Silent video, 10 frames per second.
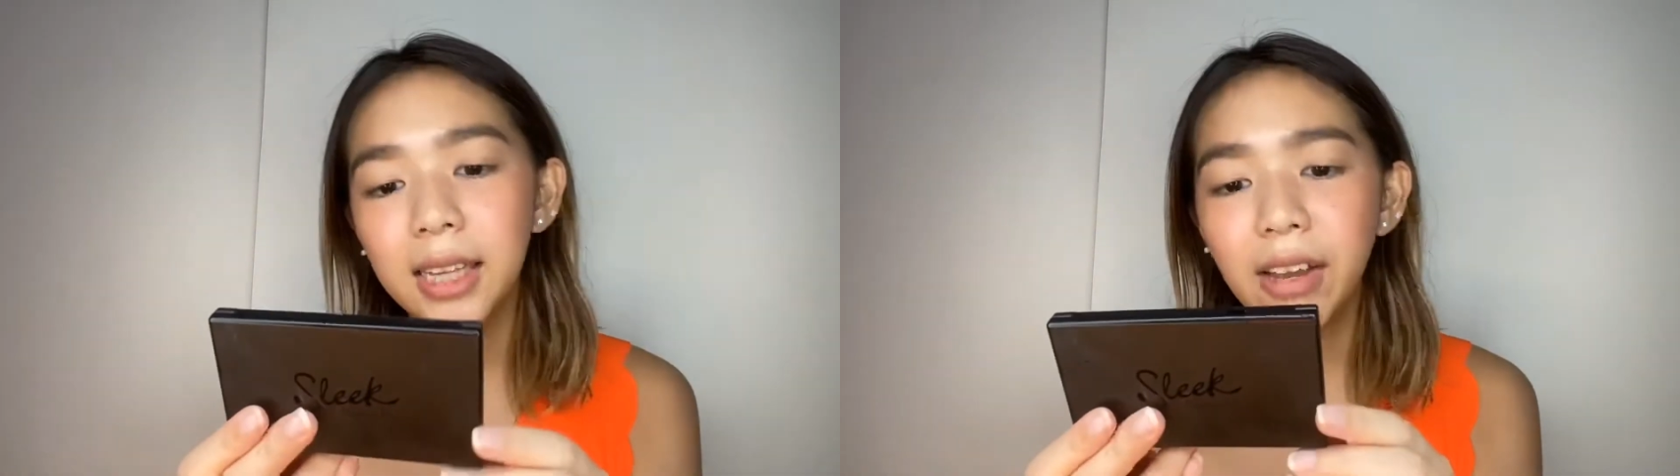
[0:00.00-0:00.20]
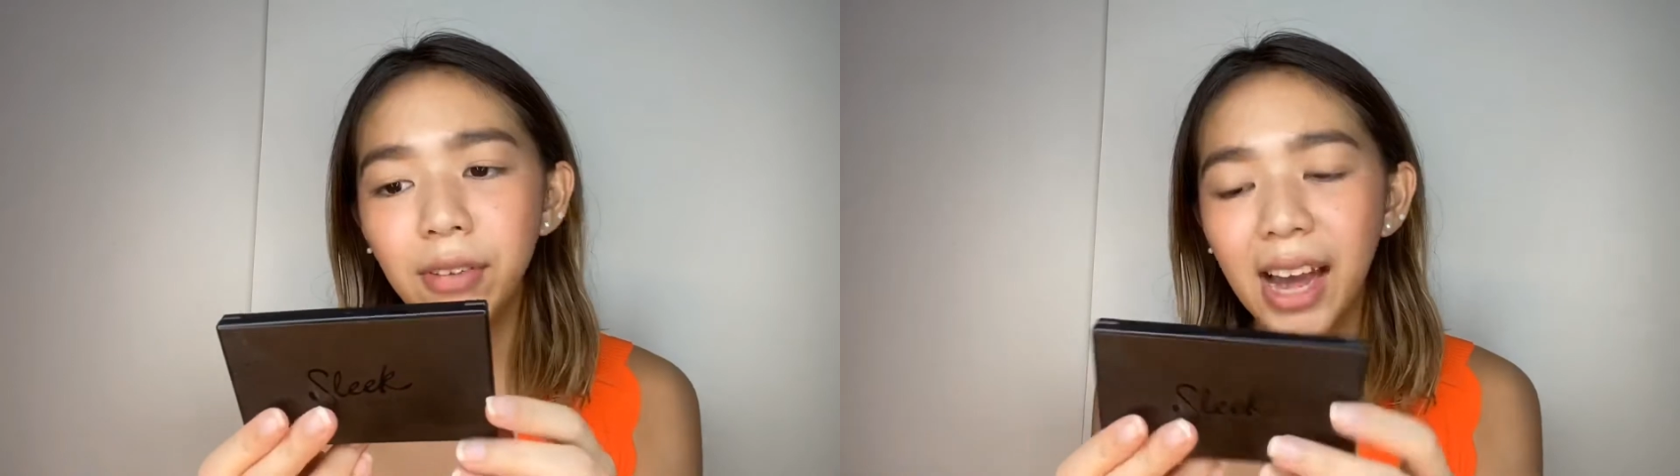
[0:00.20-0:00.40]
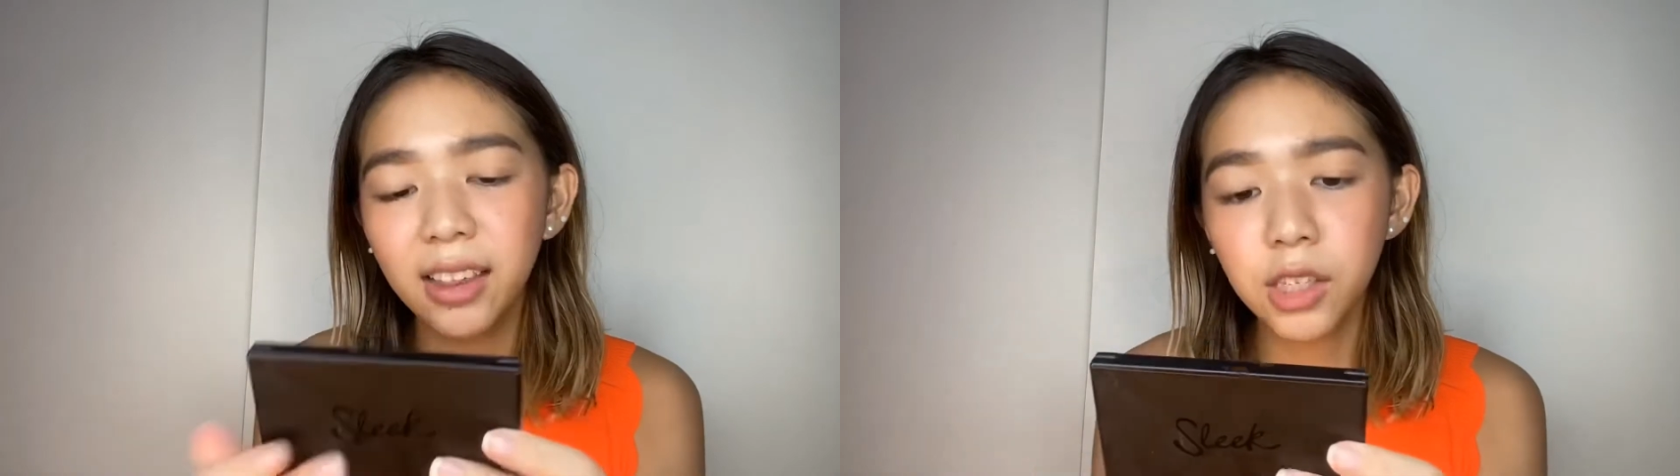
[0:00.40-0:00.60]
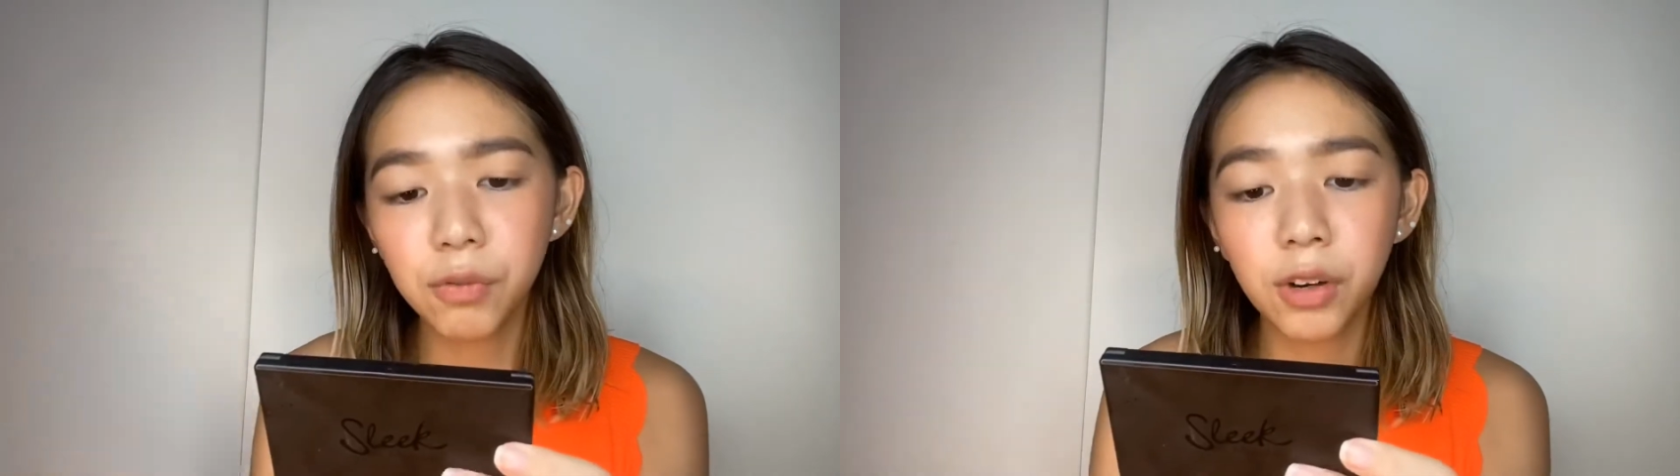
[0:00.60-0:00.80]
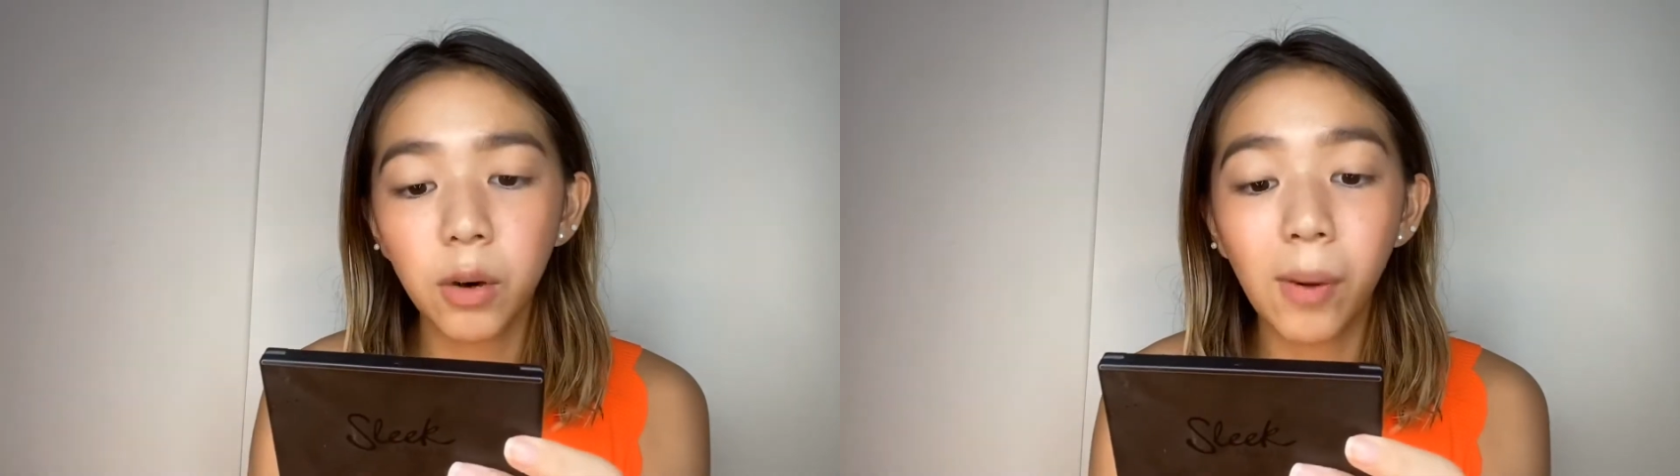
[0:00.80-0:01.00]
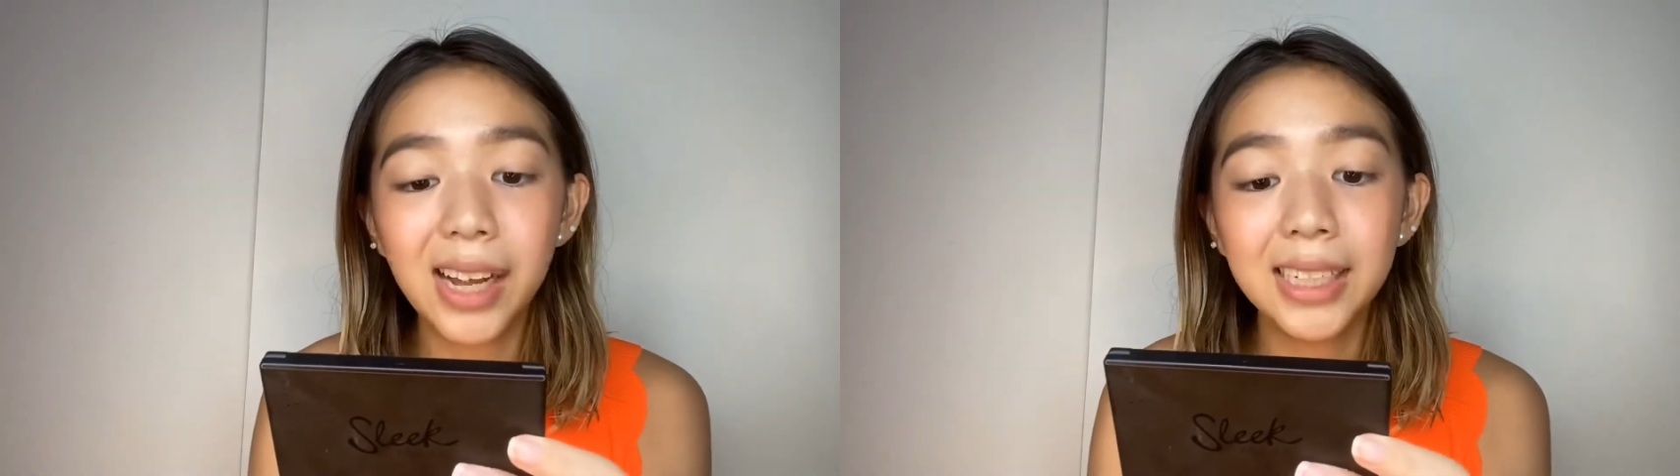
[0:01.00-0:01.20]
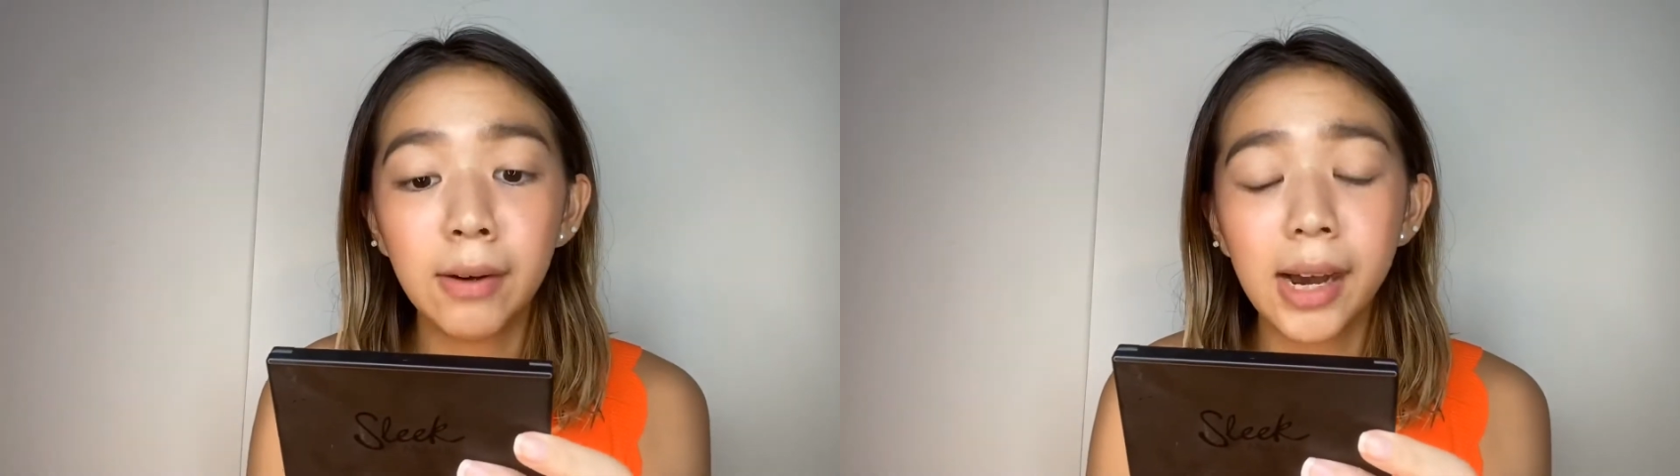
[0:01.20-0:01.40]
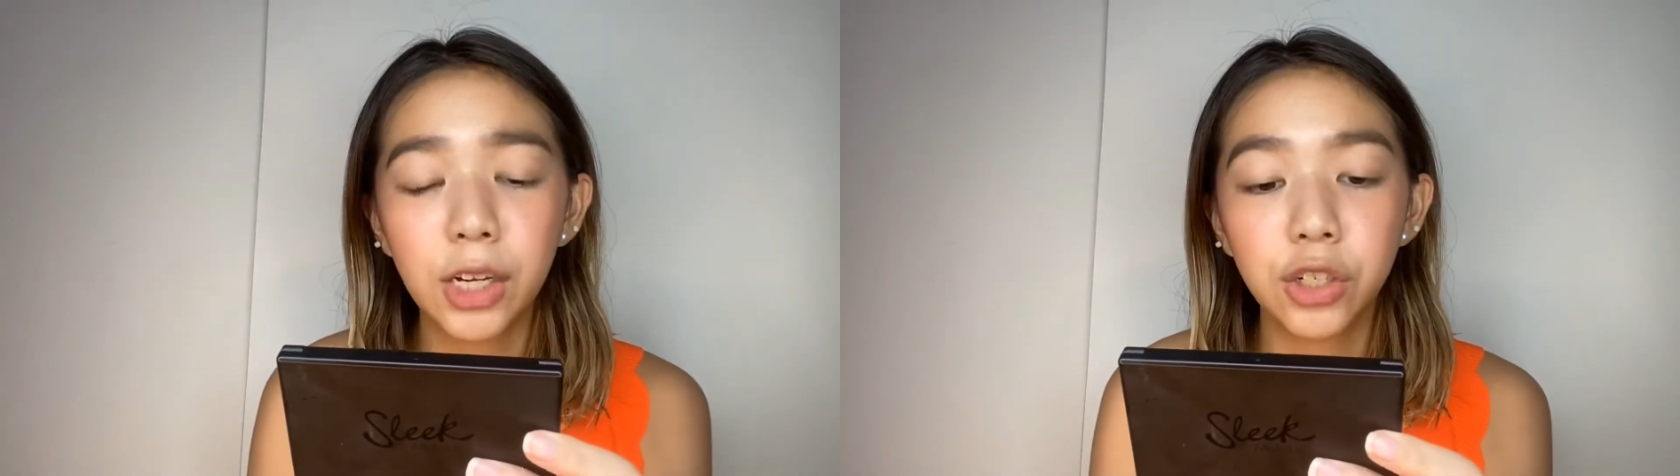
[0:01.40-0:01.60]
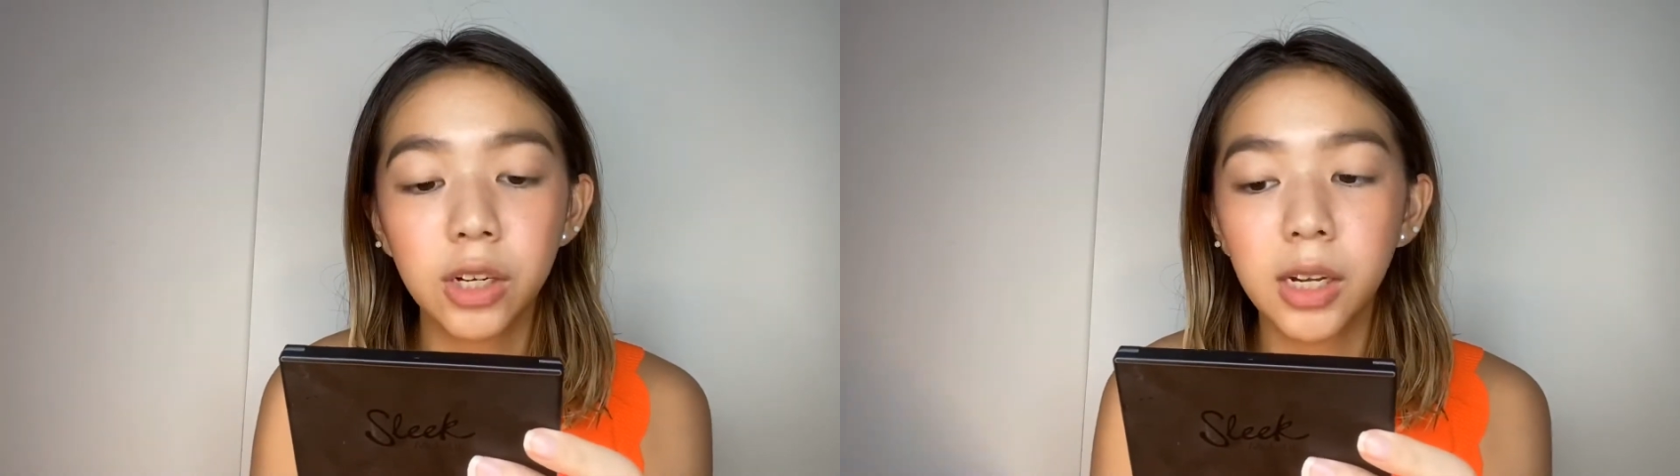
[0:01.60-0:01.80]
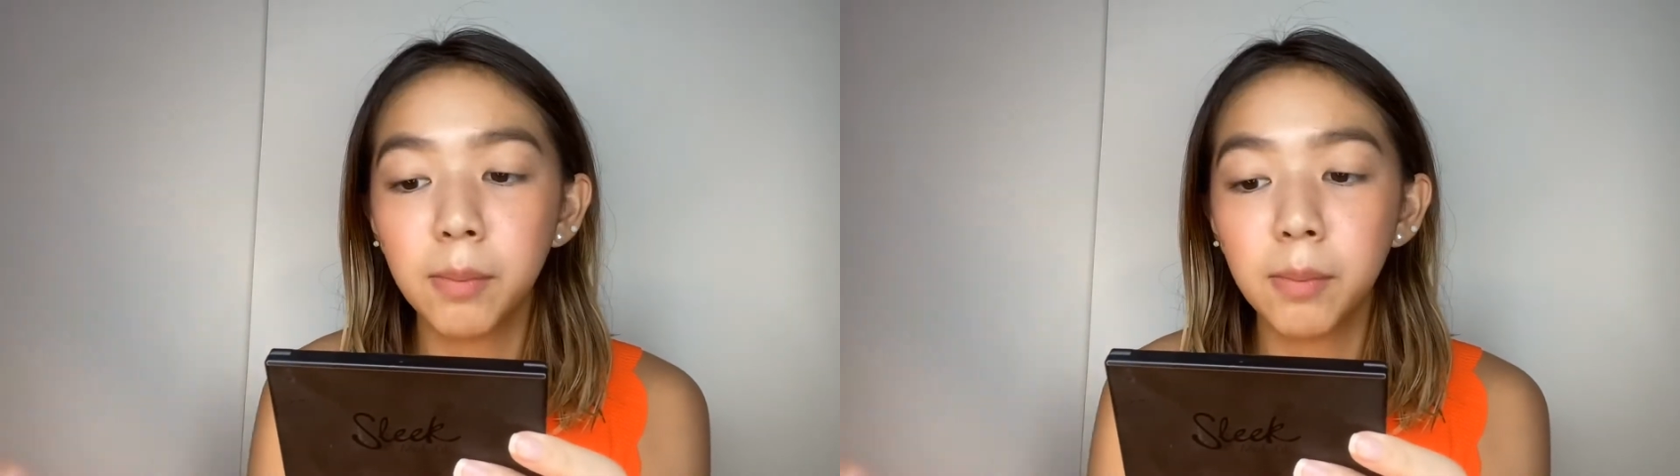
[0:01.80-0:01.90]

I've had this for a while now actually,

▶ **Exercise details**:
Copy out the preceding entries without a single change, leaving out the pictures.

▶ **Final answer**:
Silent video, 10 frames per second.
[0:00.00-0:00.20]
[0:00.20-0:00.40]
[0:00.40-0:00.60]
[0:00.60-0:00.80]
[0:00.80-0:01.00]
[0:01.00-0:01.20]
[0:01.20-0:01.40]
[0:01.40-0:01.60]
[0:01.60-0:01.80]
[0:01.80-0:01.90]

I've had this for a while now actually,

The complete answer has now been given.